— WORK REQUEST —
Repeat the data below exactly, dropping any pictures it holds.

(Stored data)
——————

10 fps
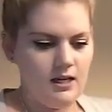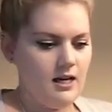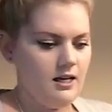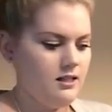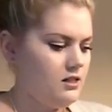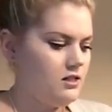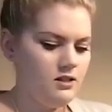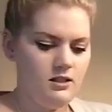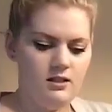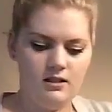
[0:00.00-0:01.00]
And
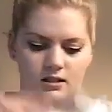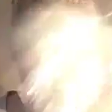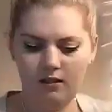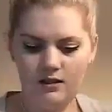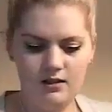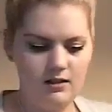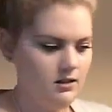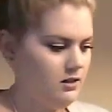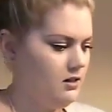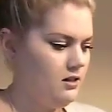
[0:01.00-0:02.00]

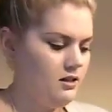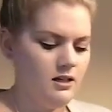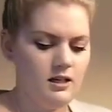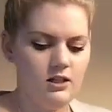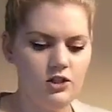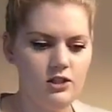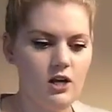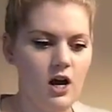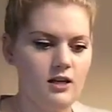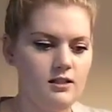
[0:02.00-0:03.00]
it's just
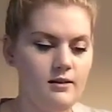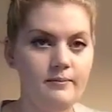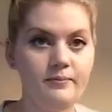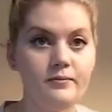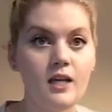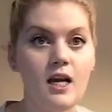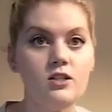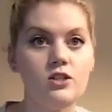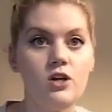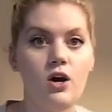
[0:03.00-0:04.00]
awesome.
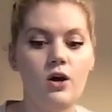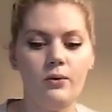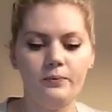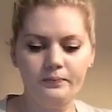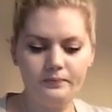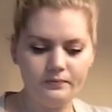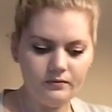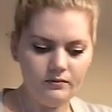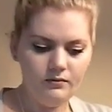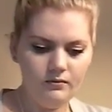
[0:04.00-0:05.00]
And so
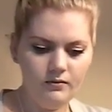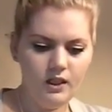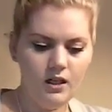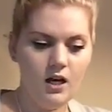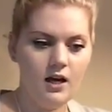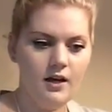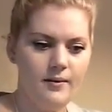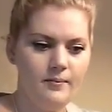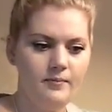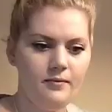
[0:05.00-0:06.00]

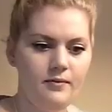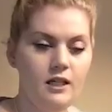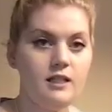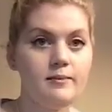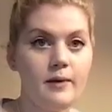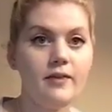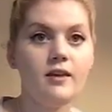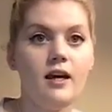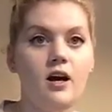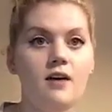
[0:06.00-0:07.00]
um, this
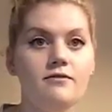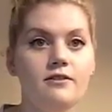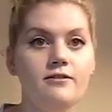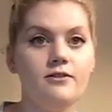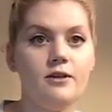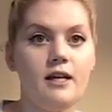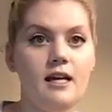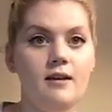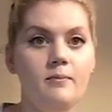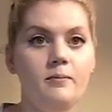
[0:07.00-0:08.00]
month I got for
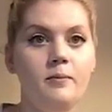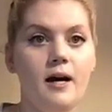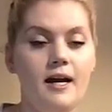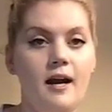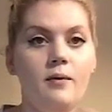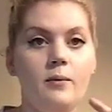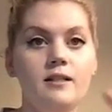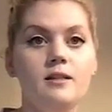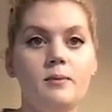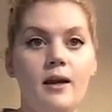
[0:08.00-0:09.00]
free, but I
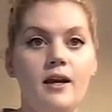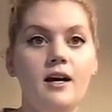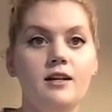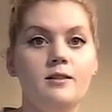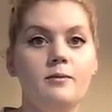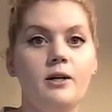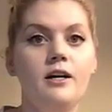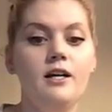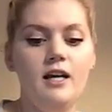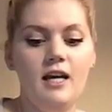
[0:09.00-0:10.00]
was a paying
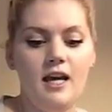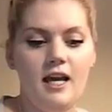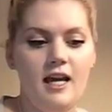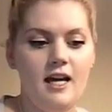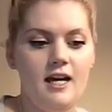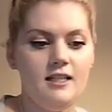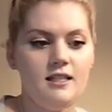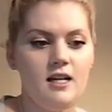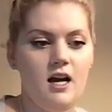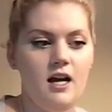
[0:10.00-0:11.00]
customer, and
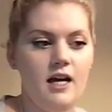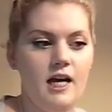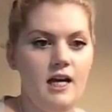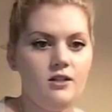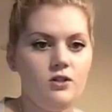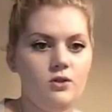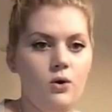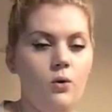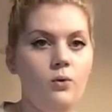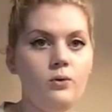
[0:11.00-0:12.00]
I
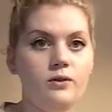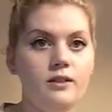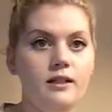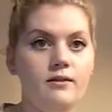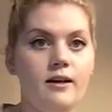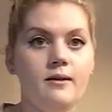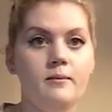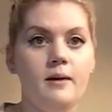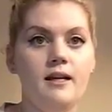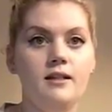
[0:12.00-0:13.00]
totally
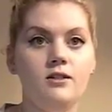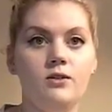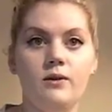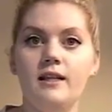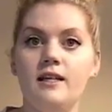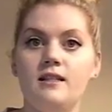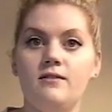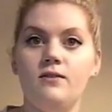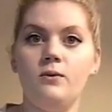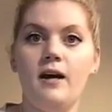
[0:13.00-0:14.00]
recommend doing this
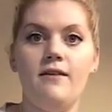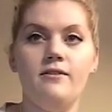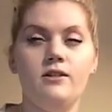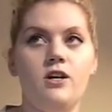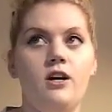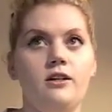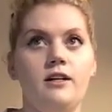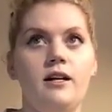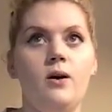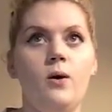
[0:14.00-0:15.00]
if you have a toddler
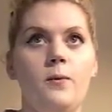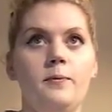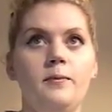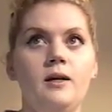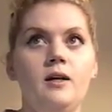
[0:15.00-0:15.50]
at home.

——————

— RESPONSE TO THE TASK —
10 fps
[0:00.00-0:01.00]
And
[0:01.00-0:02.00]

[0:02.00-0:03.00]
it's just
[0:03.00-0:04.00]
awesome.
[0:04.00-0:05.00]
And so
[0:05.00-0:06.00]

[0:06.00-0:07.00]
um, this
[0:07.00-0:08.00]
month I got for
[0:08.00-0:09.00]
free, but I
[0:09.00-0:10.00]
was a paying
[0:10.00-0:11.00]
customer, and
[0:11.00-0:12.00]
I
[0:12.00-0:13.00]
totally
[0:13.00-0:14.00]
recommend doing this
[0:14.00-0:15.00]
if you have a toddler
[0:15.00-0:15.50]
at home.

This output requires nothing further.